Take a look at yesterday's volume compared to the average of around 100,000 a day for the last 3 months. Its phase II data, on a company that is not very well known.
There are only 20 million shares outstanding, most of which are already held by institutional investors. The average volume is very low on the stock. All it says on the SEC site is that there was a placebo effect noticed with lesions. That means nothing. They hit their primary endpoint. I discussed it with other doctors that I work with and they agreed the data was fine. An observed placebo effect with lesions doesn't mean anything, the presence of viral DNA does. I don't know enough about VICAL to say whether or not they have something worthwhile, but their financial situation and pharma backing is not nearly as strong which tells you something. If it doesn't go above $1 it will eventually be de-listed from the Nasdaq. GNCA does not have enough shares outstanding, which means there will probably be a dilution but the data was and has been solid to say the least. Not to mention we are talking about an entire platform here GEN-003 is not the only thing they have going for them.
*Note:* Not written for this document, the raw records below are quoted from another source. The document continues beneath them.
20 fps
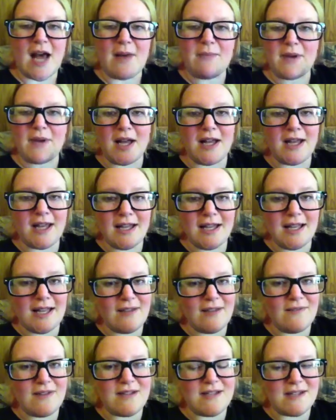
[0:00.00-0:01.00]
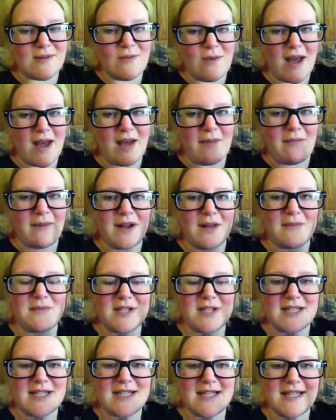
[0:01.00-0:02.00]
I'm not going to give this away, but I'm
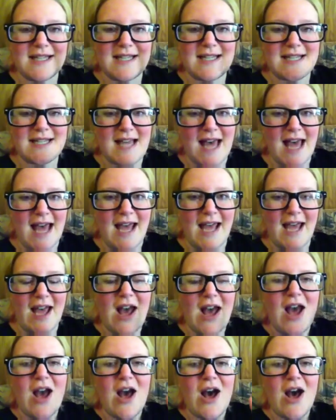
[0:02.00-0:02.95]
just going to say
First of all, lesions CANNOT be present without viral shedding. Viral Shedding is the primary. Read the press release. There is a reason this company has Big Pharma backers, as well as Polaris Ventures, a group I am familiar with. They already showed significance with lesions as well, in the prior study, which was essentially Ph 2a. Lesions can only be reported by the patients. The data is in the presence of HSV-2 DNA, which cannot be reported only by the patients, it needs to be present on the swabs, obviously.
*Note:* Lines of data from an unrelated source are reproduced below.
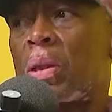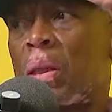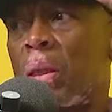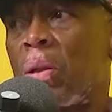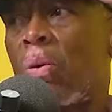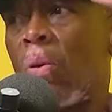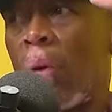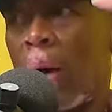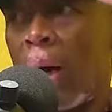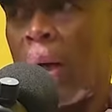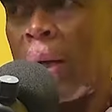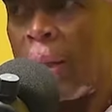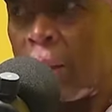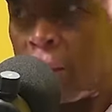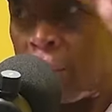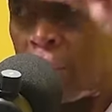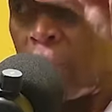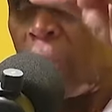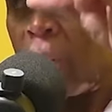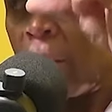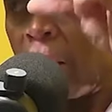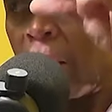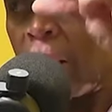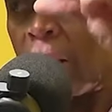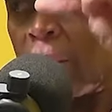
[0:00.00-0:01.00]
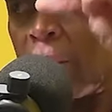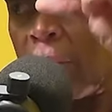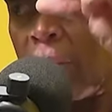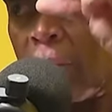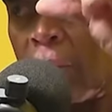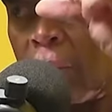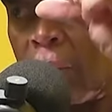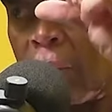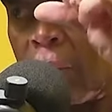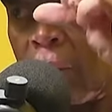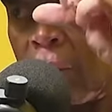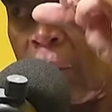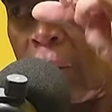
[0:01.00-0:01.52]
why he's doing that.
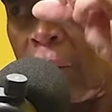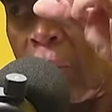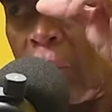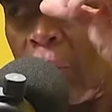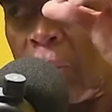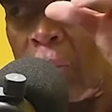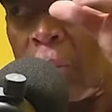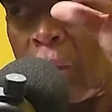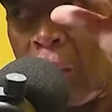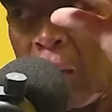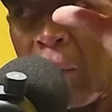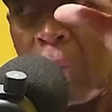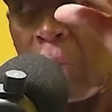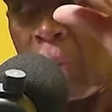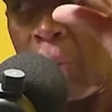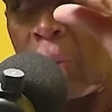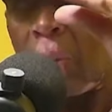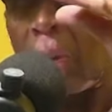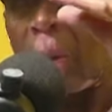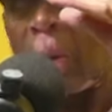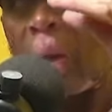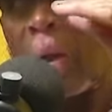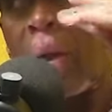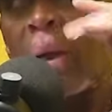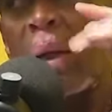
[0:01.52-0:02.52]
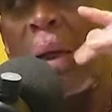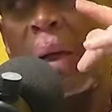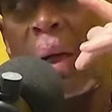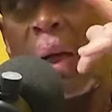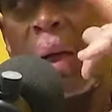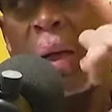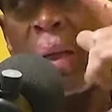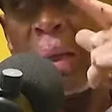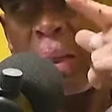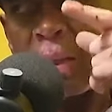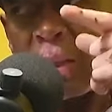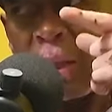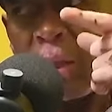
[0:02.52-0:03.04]
You go to come over,
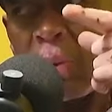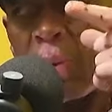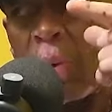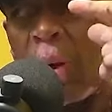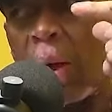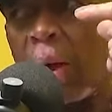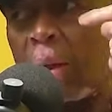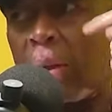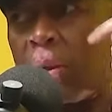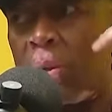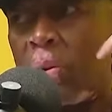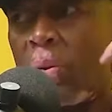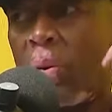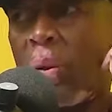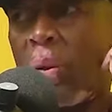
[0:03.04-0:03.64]
understand why he's doing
Also, just the fact that the viral DNA is present means much more than a patient reporting they have a "lesion". People have different thresholds of pain. They are also reporting these lesions themselves rather than giving the swabs that have the DNA on them that is required. I would listen to the call before I commented further
A prior Phase 1/2a clinical trial demonstrated, at the corresponding immediate post dosing 28-day observation period, a highly statistically significant 52 percent reduction in the viral shedding rate and a highly statistically significant 48 percent reduction in the genital lesion rate compared to baseline at a dose of 30 µg per protein/50 µg of Matrix-M2TM adjuvant.
This was the prior Phase IIa, this was Phase IIb.
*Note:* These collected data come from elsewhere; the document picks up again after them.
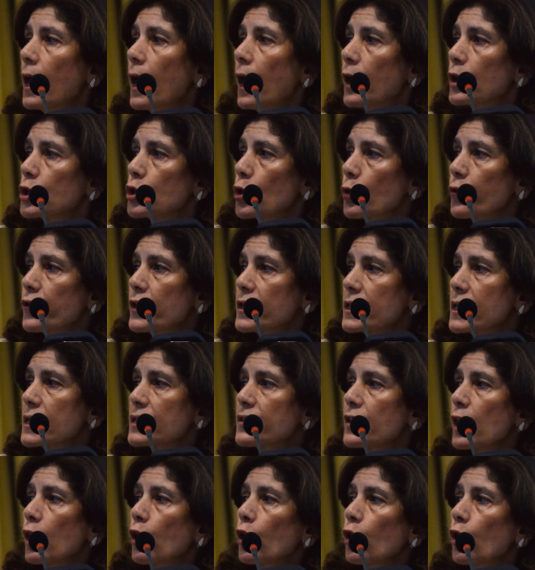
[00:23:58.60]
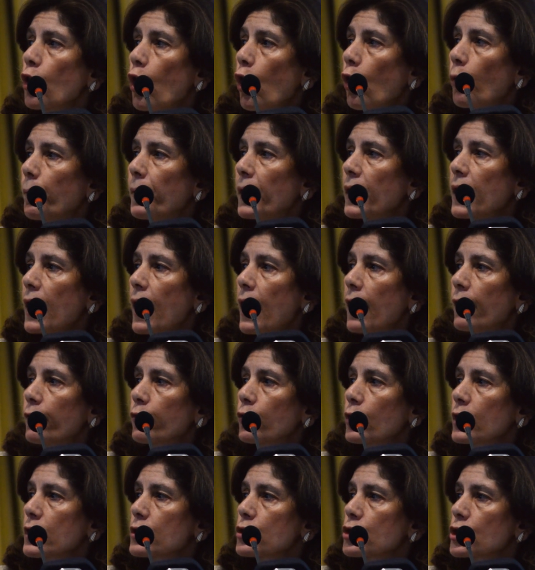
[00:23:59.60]
So this is the global
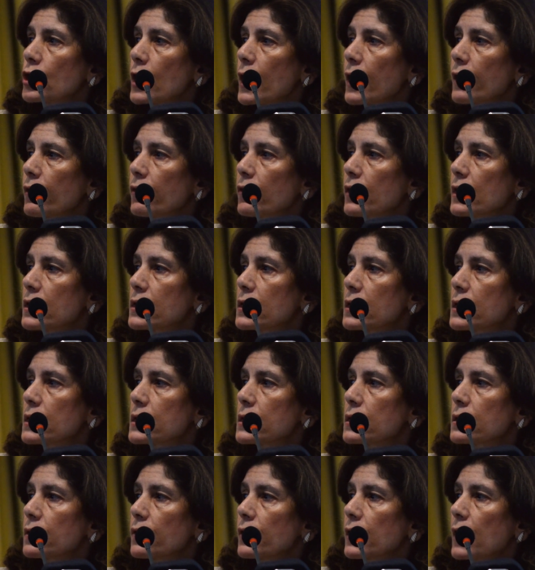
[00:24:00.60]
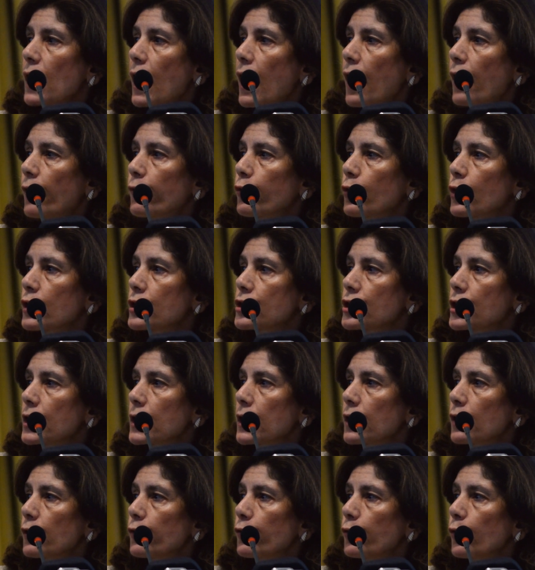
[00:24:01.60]
average, and this is the average
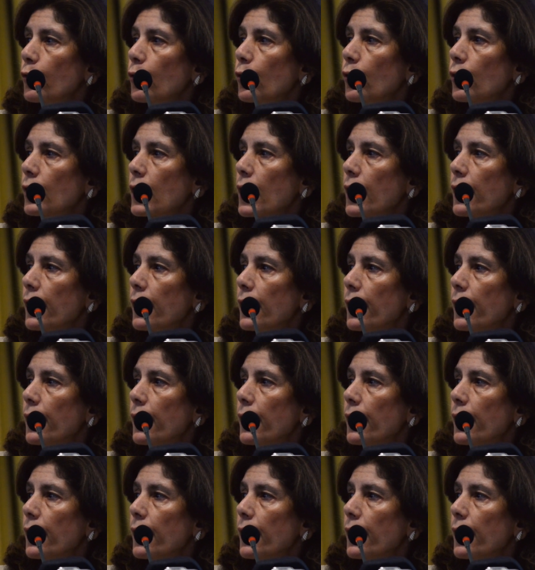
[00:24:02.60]
here for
CAMBRIDGE, Mass.--(BUSINESS WIRE)-- Genocea Biosciences, Inc. (NASDAQ:GNCA), a biopharmaceutical company developing T cell-directed vaccines and immunotherapies, today announced positive top-line data from a Phase 2 dose optimization trial evaluating GEN-003 for the treatment of genital herpes. During the 28-day observation period immediately after completion of dosing, the best dose of 60 µg per protein / 75 µg of Matrix-M2TM adjuvant demonstrated a highly statistically significant (p
Agreed. Very good news. Market should have reacted even better, but the stock is thinly traded and not followed very closely. J&J and Glaxo will notice though.